Reputation: 435
I need to analyze data from sql server. The process is memory heavy which requires me to use my university's computing resources as opposed my personal computer. Due to university policy, I cannot access the sqlserver directly and the only workaround is to mysqldump everything into a .sql file, and then copy it to the university's supercomputer.
The problem I have now is opening the .sql file in pandas. I referred to Read External SQL File into Pandas Dataframe
and got this code:
# Read the sql file and execute the query
with open('/filepath/mydata.sql', 'r') as query:
connection = 'database'
sql = pd.read_sql_query(query.read(),connection, encoding='unicode_escape')
sql
I am getting this error, and I am not sure how to fix it.
UnicodeDecodeError: 'utf-8' codec can't decode byte 0xc0 in position 6848294369: invalid start byte
I included encoding='unicode_escape'
which seems to fix the error in read_csv, but I have not been successful when using read_sql_query.

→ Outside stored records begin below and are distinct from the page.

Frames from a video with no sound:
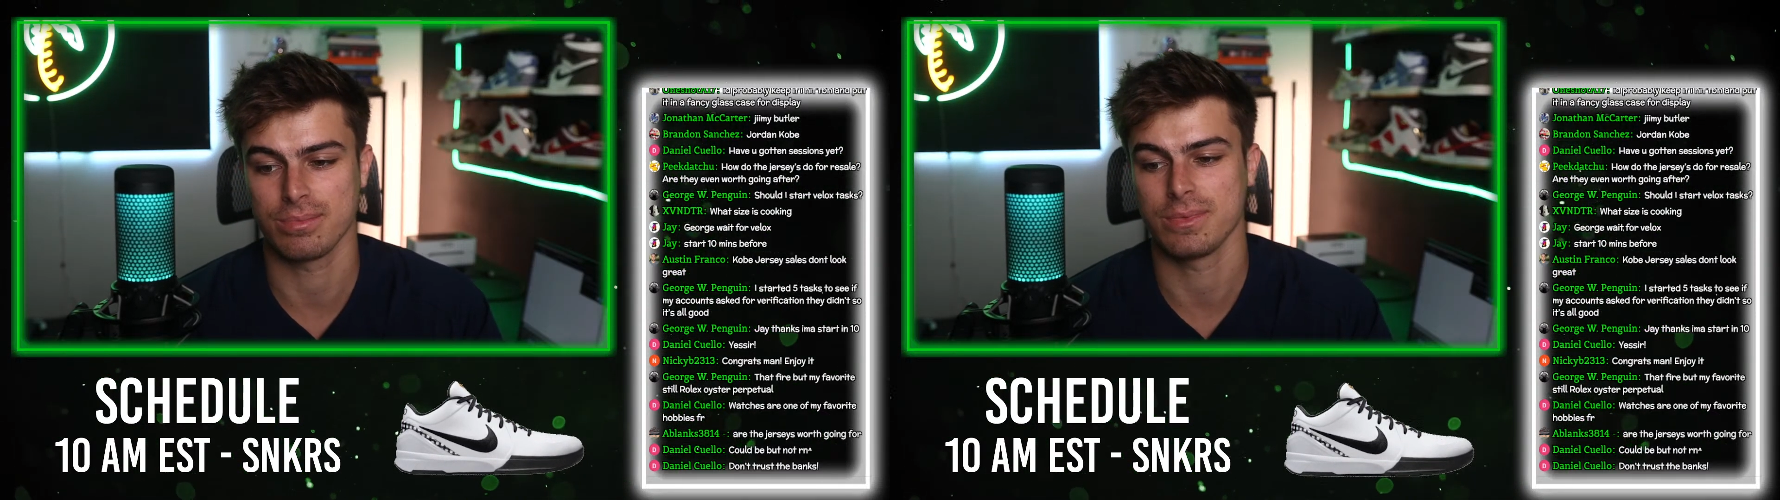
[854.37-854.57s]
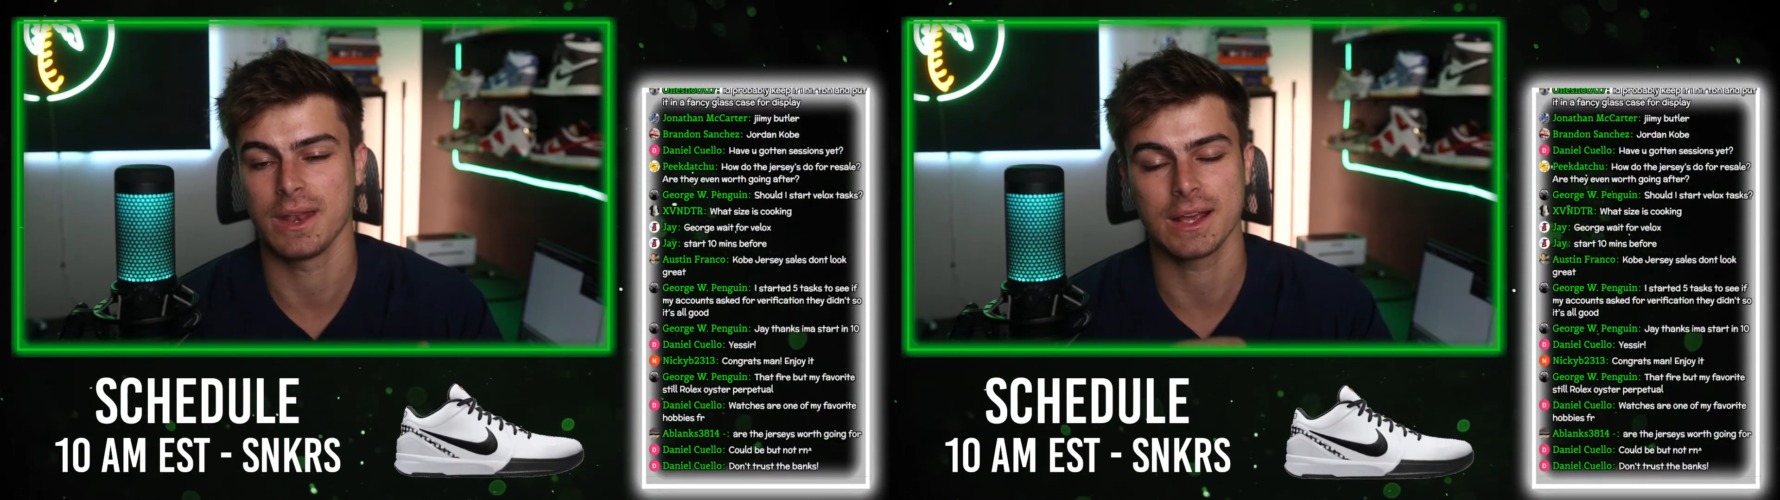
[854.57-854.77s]

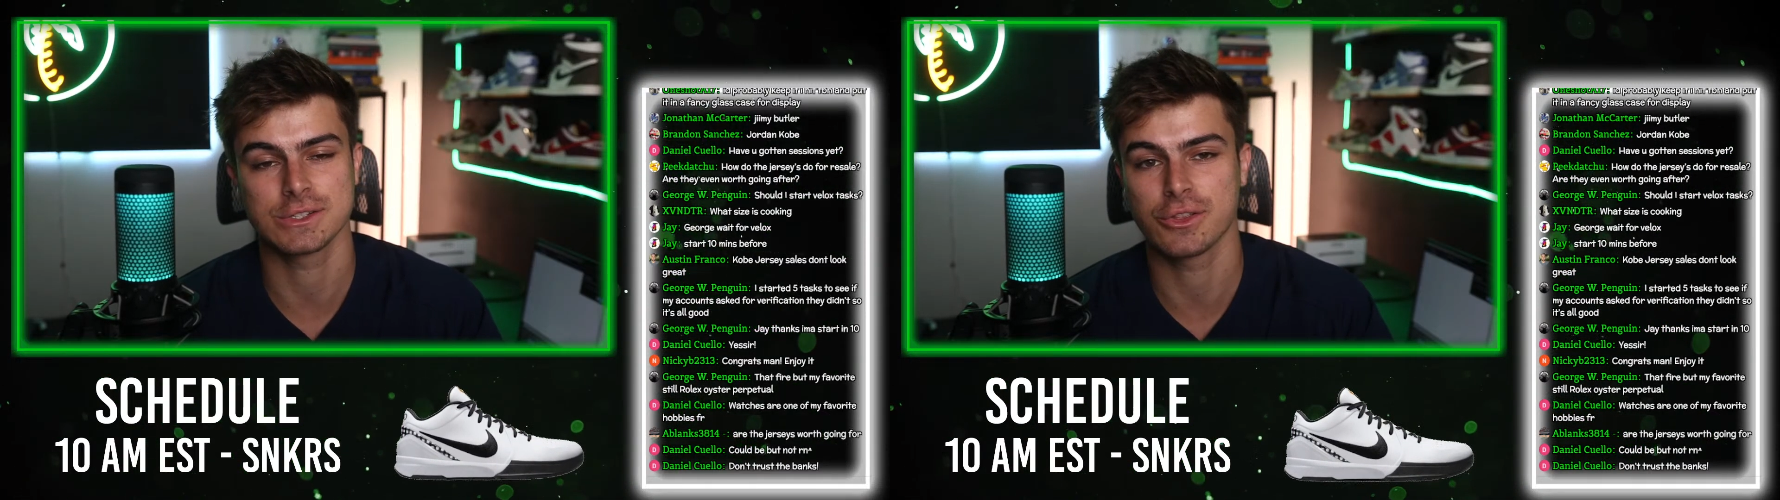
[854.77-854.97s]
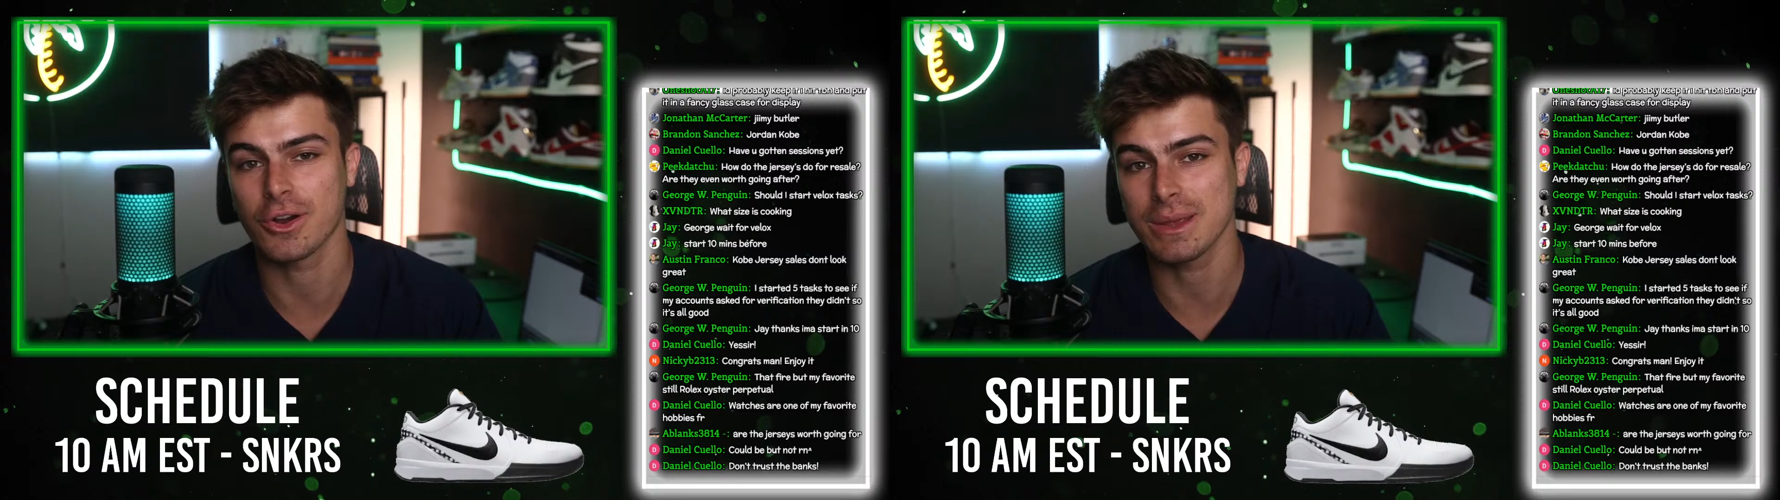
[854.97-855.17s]
the
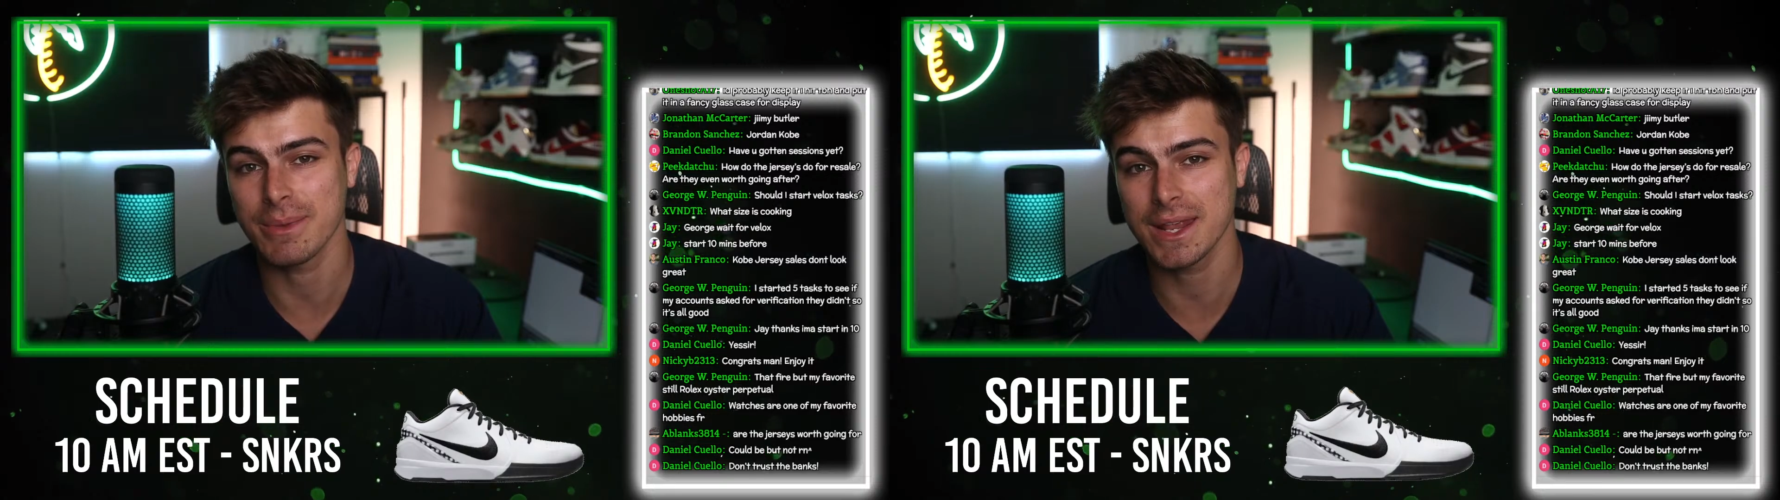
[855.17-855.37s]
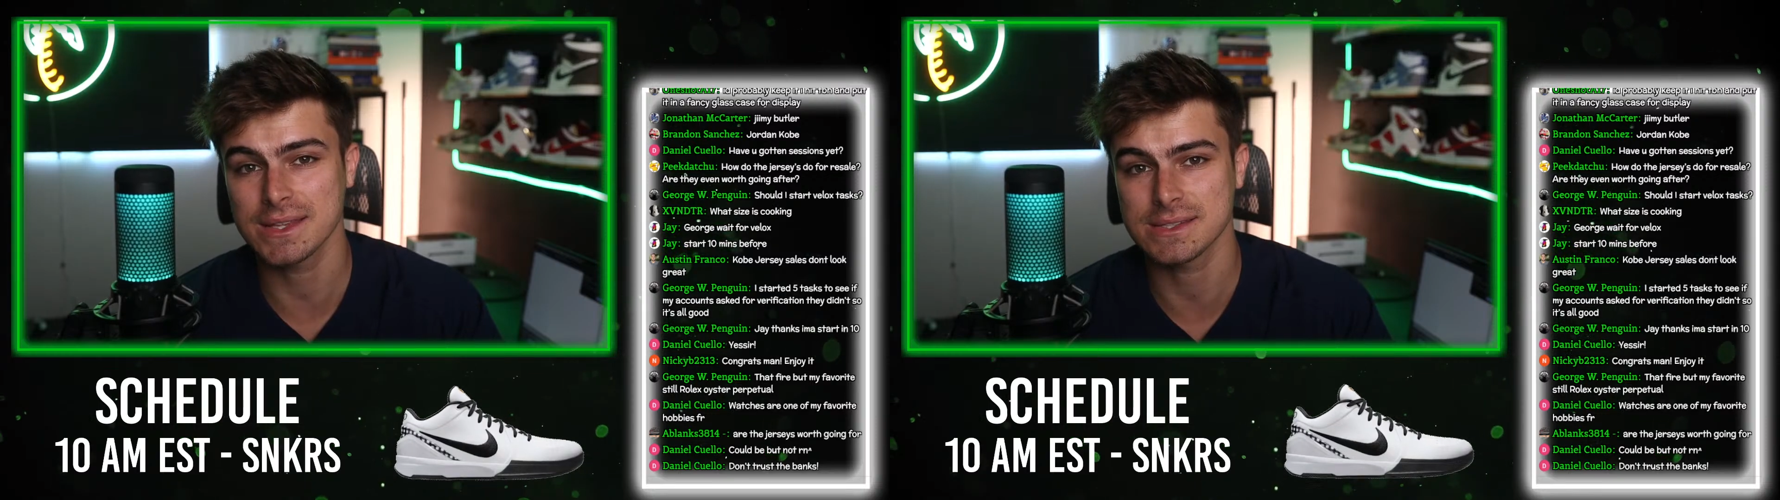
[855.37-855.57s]
next 30
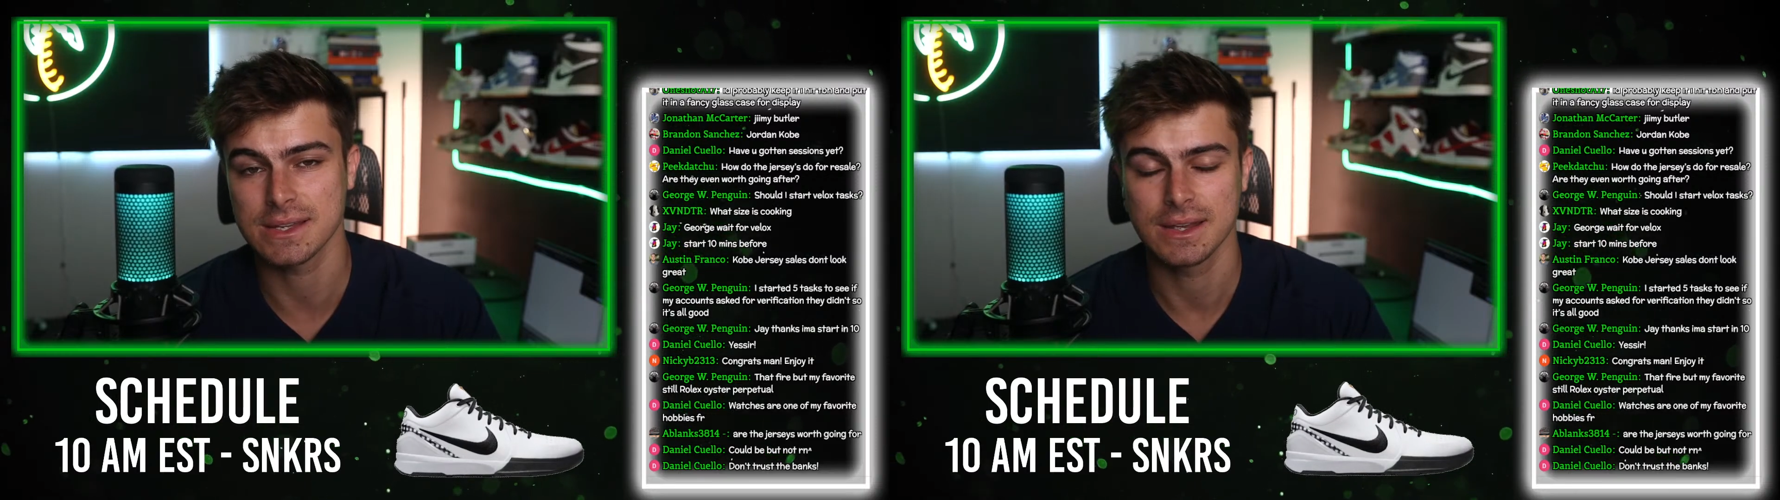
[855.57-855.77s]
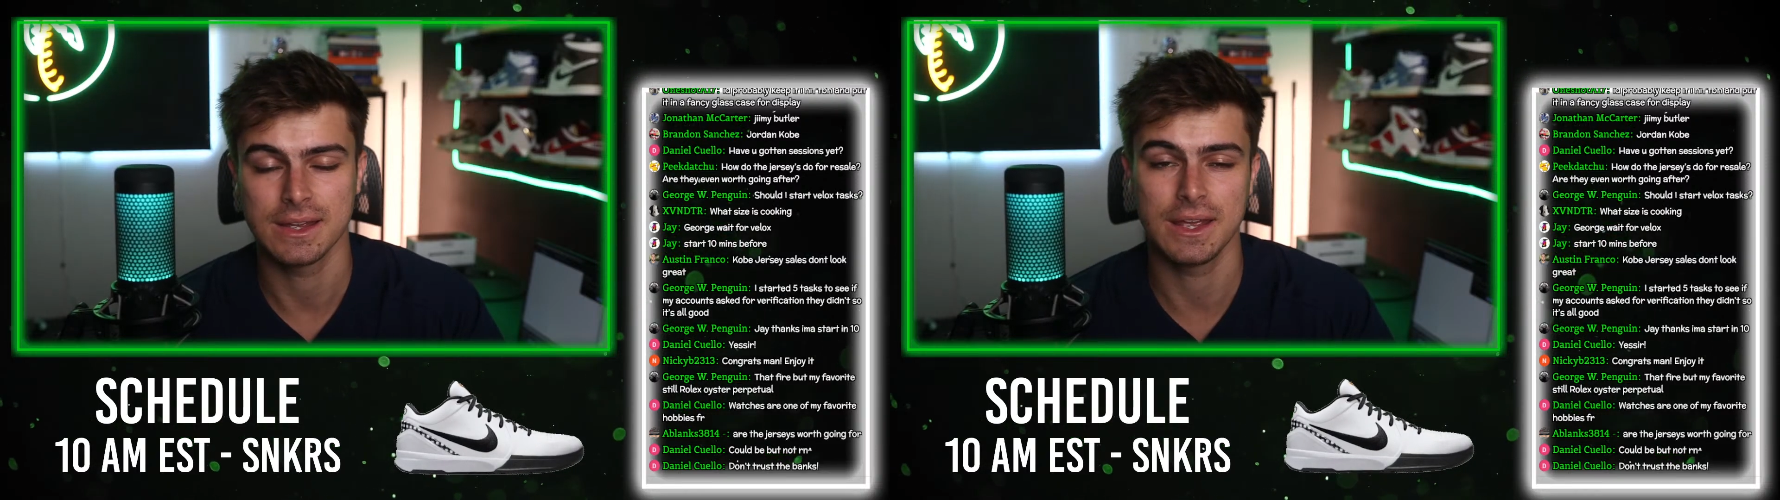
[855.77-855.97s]
minutes.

Also, when I do get read_sql_query, how would I download data from a certain table? I use a sqlalchemy connection and this code:
pd.read_sql(f"SELECT * FROM table", con=db_connection, chunksize = 100)
or pd.read_sql_table(f"table", con=db_connection, chunksize = 100)
to achieve that, but how would I do that using a .sql file?
Thank you for the help
Upvotes: 0
Views: 75